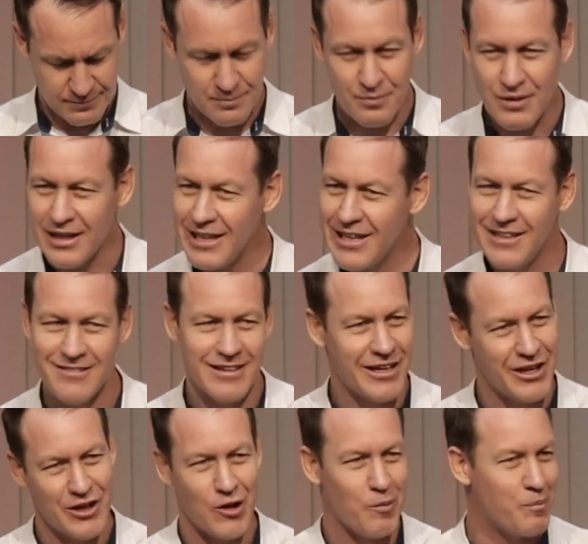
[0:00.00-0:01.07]
Please let
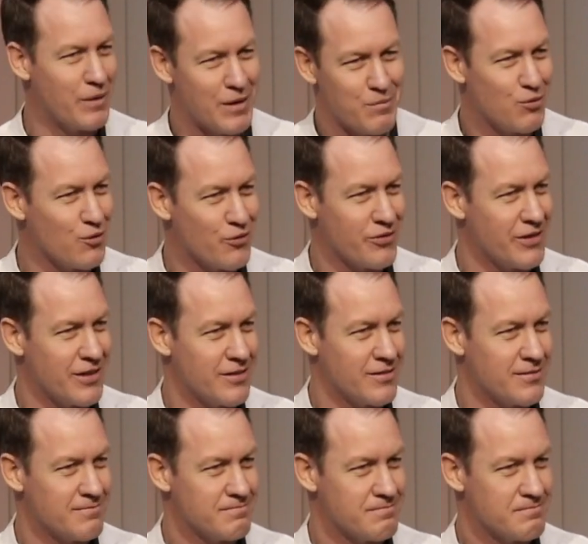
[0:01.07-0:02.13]
it not be, Paul
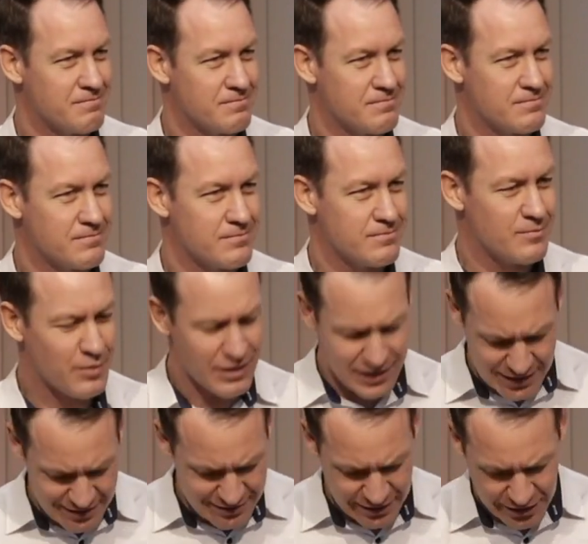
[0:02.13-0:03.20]
says.
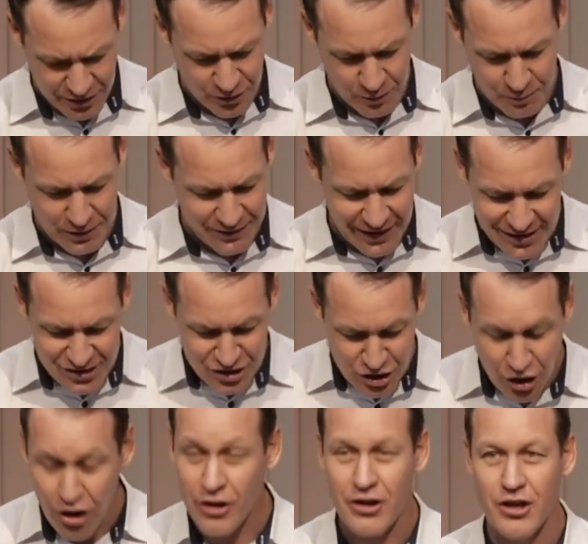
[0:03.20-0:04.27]
Please let it not be. That is
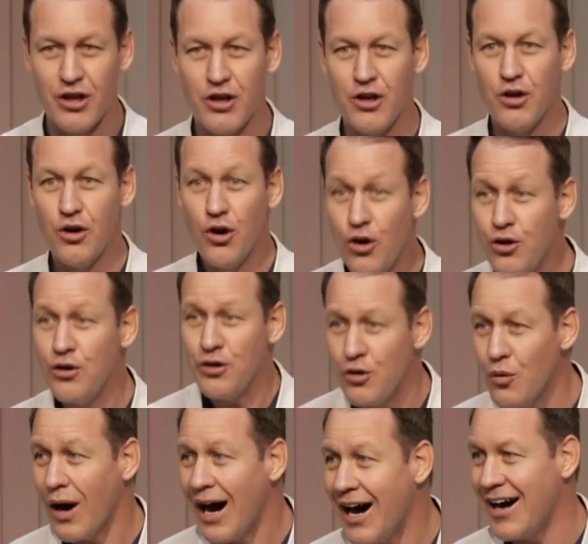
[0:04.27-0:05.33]
not who
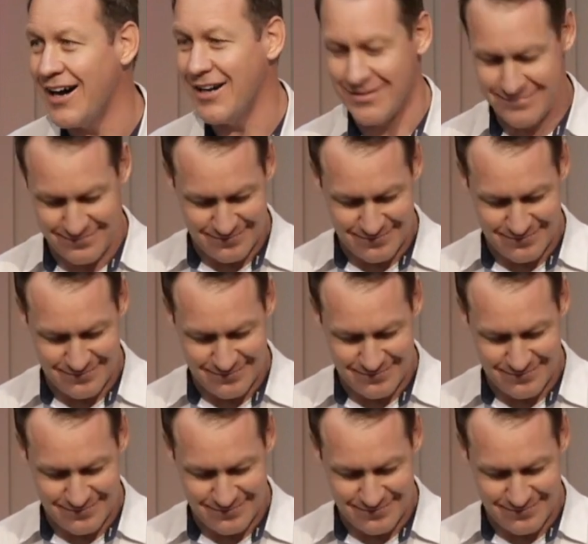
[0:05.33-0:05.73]
you are.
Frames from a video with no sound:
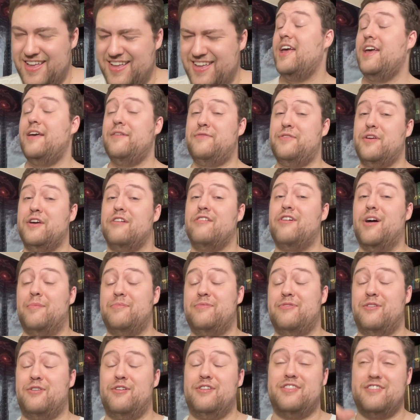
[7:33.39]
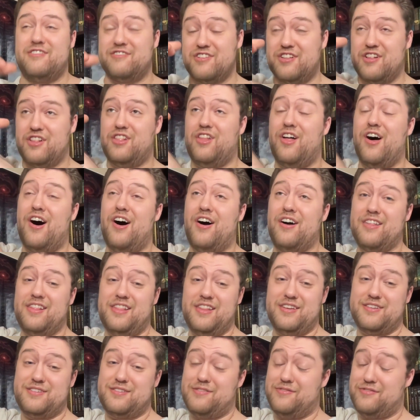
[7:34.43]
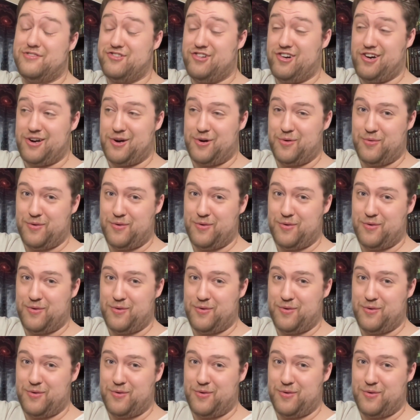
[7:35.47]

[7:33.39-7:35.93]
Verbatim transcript: If you're up for it, there's a long list of trigger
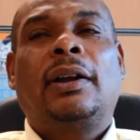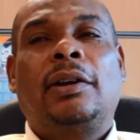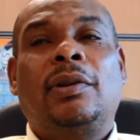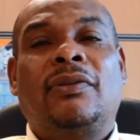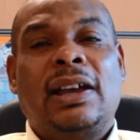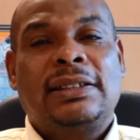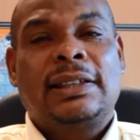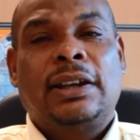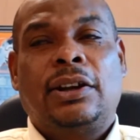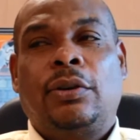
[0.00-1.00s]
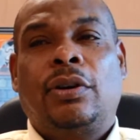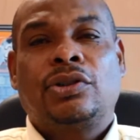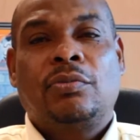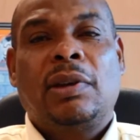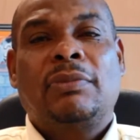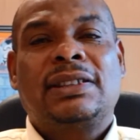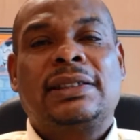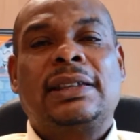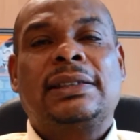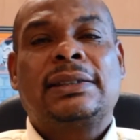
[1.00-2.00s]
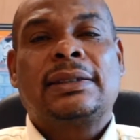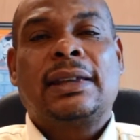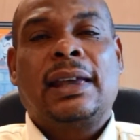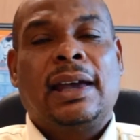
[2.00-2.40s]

the revised standard around to member states,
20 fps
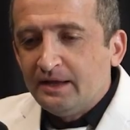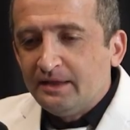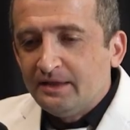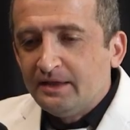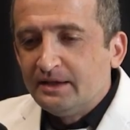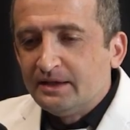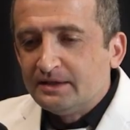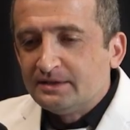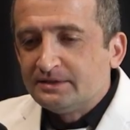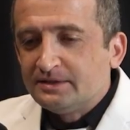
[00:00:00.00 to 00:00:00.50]

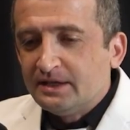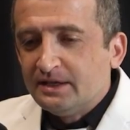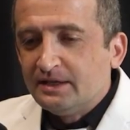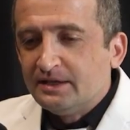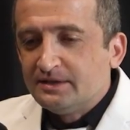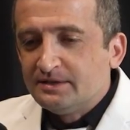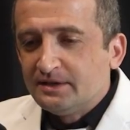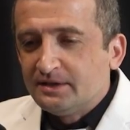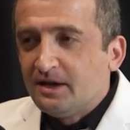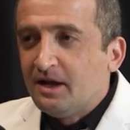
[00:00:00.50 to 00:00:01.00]
think it's it
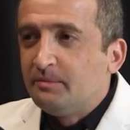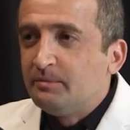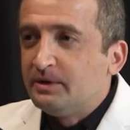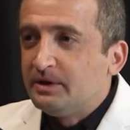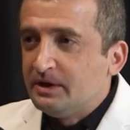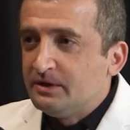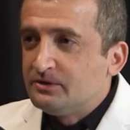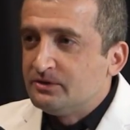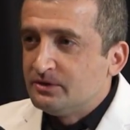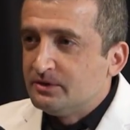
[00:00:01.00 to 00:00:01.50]
is the
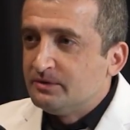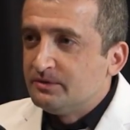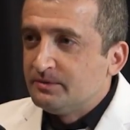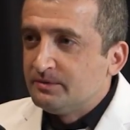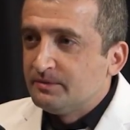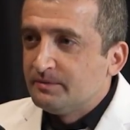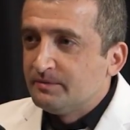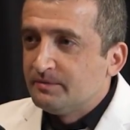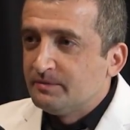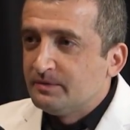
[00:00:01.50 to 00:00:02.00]
combination
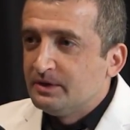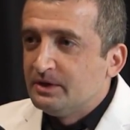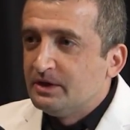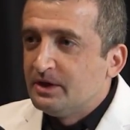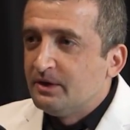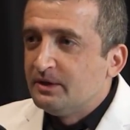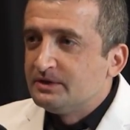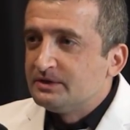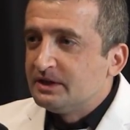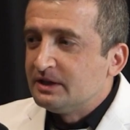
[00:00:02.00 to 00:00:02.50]
you
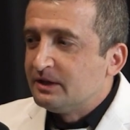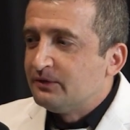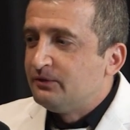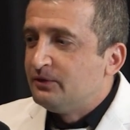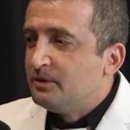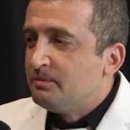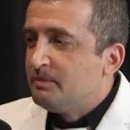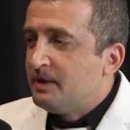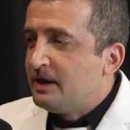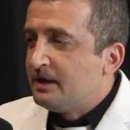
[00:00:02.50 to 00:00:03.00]
know it's like if
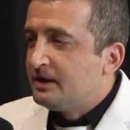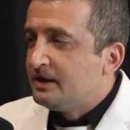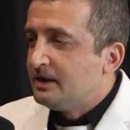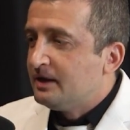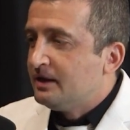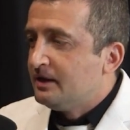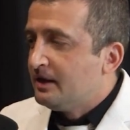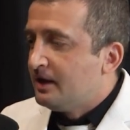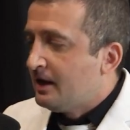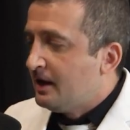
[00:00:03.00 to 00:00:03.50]
you're
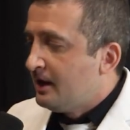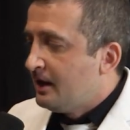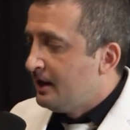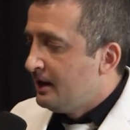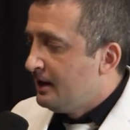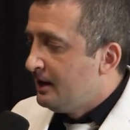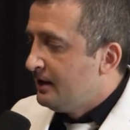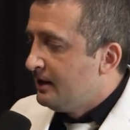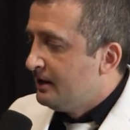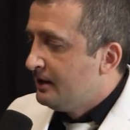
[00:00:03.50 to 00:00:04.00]
making
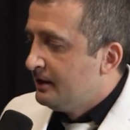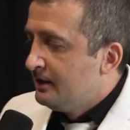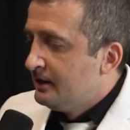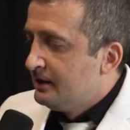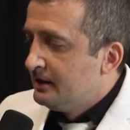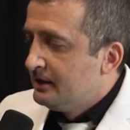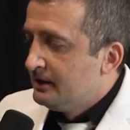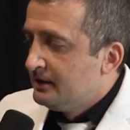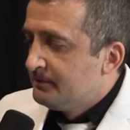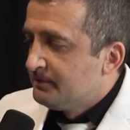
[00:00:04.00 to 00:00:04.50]
a
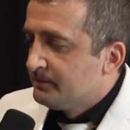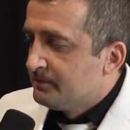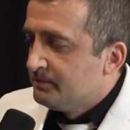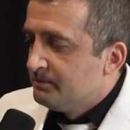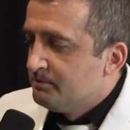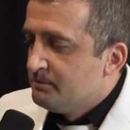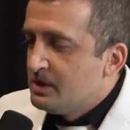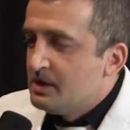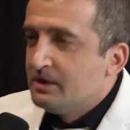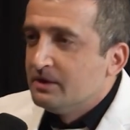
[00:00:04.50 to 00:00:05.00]

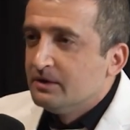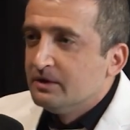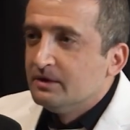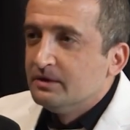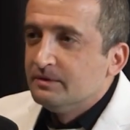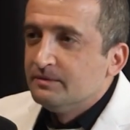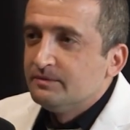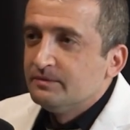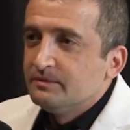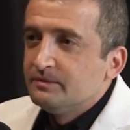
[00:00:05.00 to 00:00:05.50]

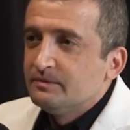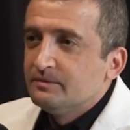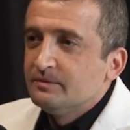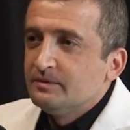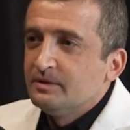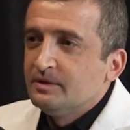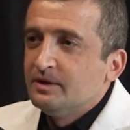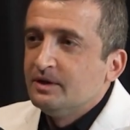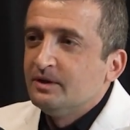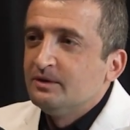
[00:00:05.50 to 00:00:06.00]
meal
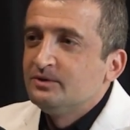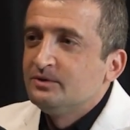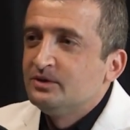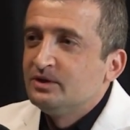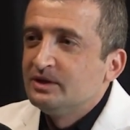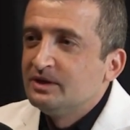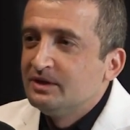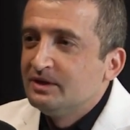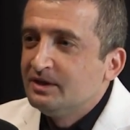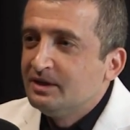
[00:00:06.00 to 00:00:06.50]
you know
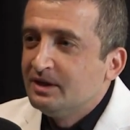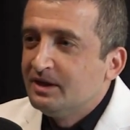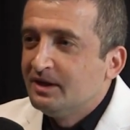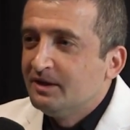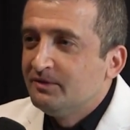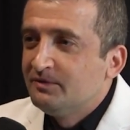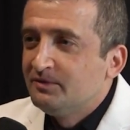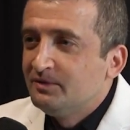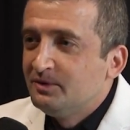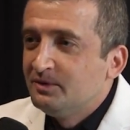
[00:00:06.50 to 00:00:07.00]
chicken
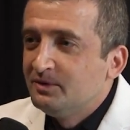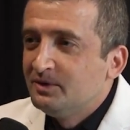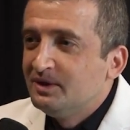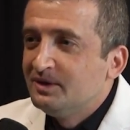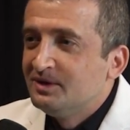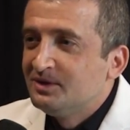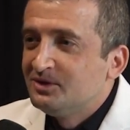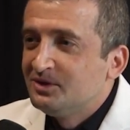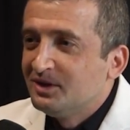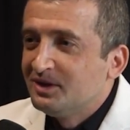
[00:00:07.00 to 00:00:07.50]
kiev you need
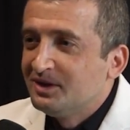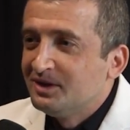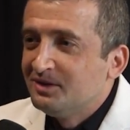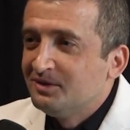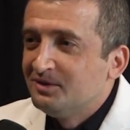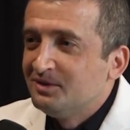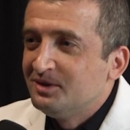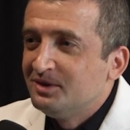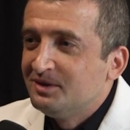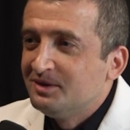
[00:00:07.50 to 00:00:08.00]
the chicken
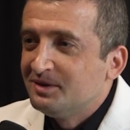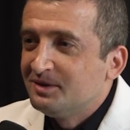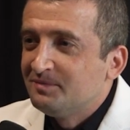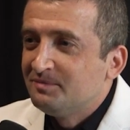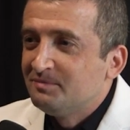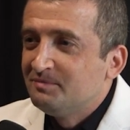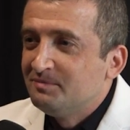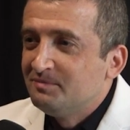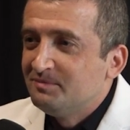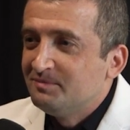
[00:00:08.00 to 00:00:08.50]
you need the
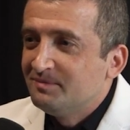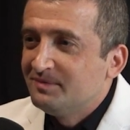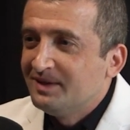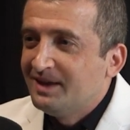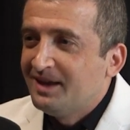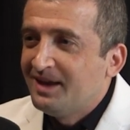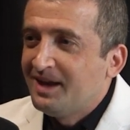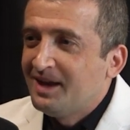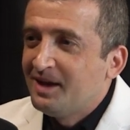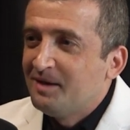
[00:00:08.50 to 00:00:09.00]

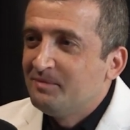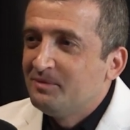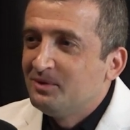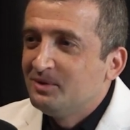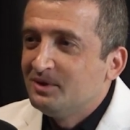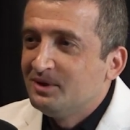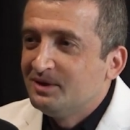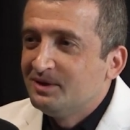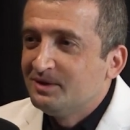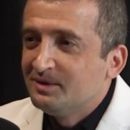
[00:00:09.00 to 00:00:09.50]
ham you
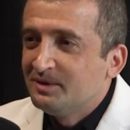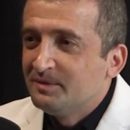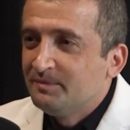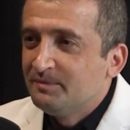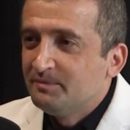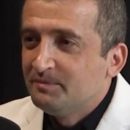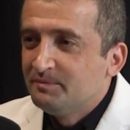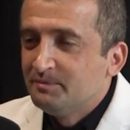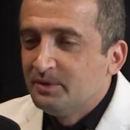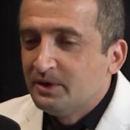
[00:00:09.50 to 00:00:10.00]
need the
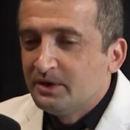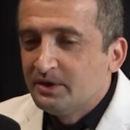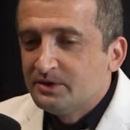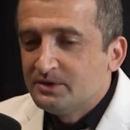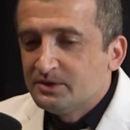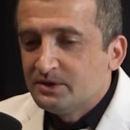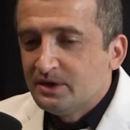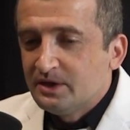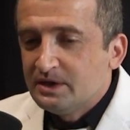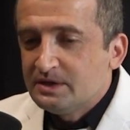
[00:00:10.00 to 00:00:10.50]
butter
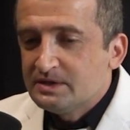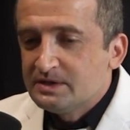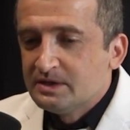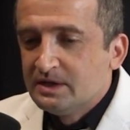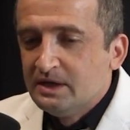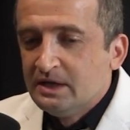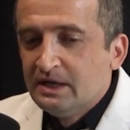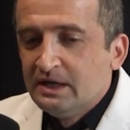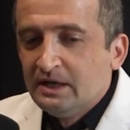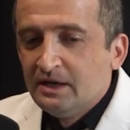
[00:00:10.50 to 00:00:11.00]
sauce
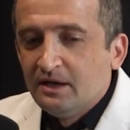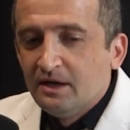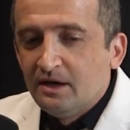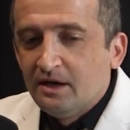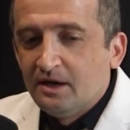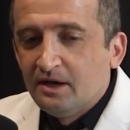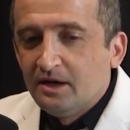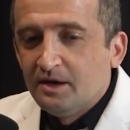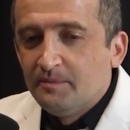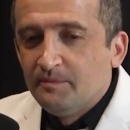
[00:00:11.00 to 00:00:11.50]

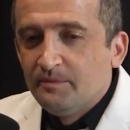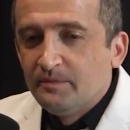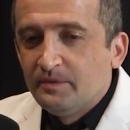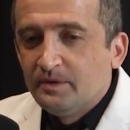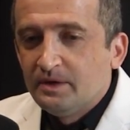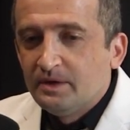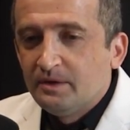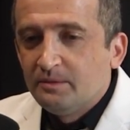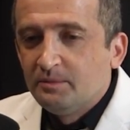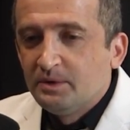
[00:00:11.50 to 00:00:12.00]
um,
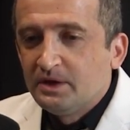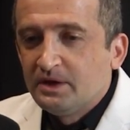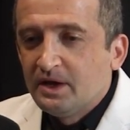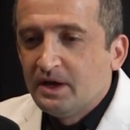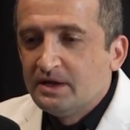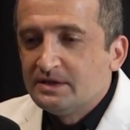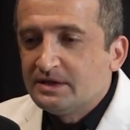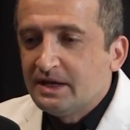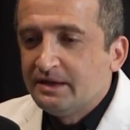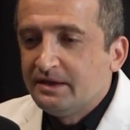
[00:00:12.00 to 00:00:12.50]

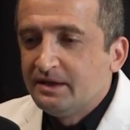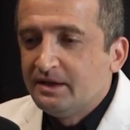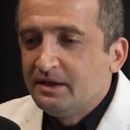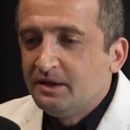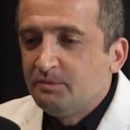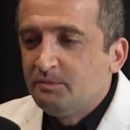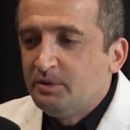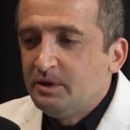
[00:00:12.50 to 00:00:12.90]
because i think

-*-

- ASSIGNED TASK -
Set down the data again, exactly, without images.

- COMPLETED TASK -
[0:00.00-0:01.07]
Please let
[0:01.07-0:02.13]
it not be, Paul
[0:02.13-0:03.20]
says.
[0:03.20-0:04.27]
Please let it not be. That is
[0:04.27-0:05.33]
not who
[0:05.33-0:05.73]
you are.
Frames from a video with no sound:
[7:33.39]
[7:34.43]
[7:35.47]

[7:33.39-7:35.93]
Verbatim transcript: If you're up for it, there's a long list of trigger
[0.00-1.00s]
[1.00-2.00s]
[2.00-2.40s]

the revised standard around to member states,
20 fps
[00:00:00.00 to 00:00:00.50]

[00:00:00.50 to 00:00:01.00]
think it's it
[00:00:01.00 to 00:00:01.50]
is the
[00:00:01.50 to 00:00:02.00]
combination
[00:00:02.00 to 00:00:02.50]
you
[00:00:02.50 to 00:00:03.00]
know it's like if
[00:00:03.00 to 00:00:03.50]
you're
[00:00:03.50 to 00:00:04.00]
making
[00:00:04.00 to 00:00:04.50]
a
[00:00:04.50 to 00:00:05.00]

[00:00:05.00 to 00:00:05.50]

[00:00:05.50 to 00:00:06.00]
meal
[00:00:06.00 to 00:00:06.50]
you know
[00:00:06.50 to 00:00:07.00]
chicken
[00:00:07.00 to 00:00:07.50]
kiev you need
[00:00:07.50 to 00:00:08.00]
the chicken
[00:00:08.00 to 00:00:08.50]
you need the
[00:00:08.50 to 00:00:09.00]

[00:00:09.00 to 00:00:09.50]
ham you
[00:00:09.50 to 00:00:10.00]
need the
[00:00:10.00 to 00:00:10.50]
butter
[00:00:10.50 to 00:00:11.00]
sauce
[00:00:11.00 to 00:00:11.50]

[00:00:11.50 to 00:00:12.00]
um,
[00:00:12.00 to 00:00:12.50]

[00:00:12.50 to 00:00:12.90]
because i think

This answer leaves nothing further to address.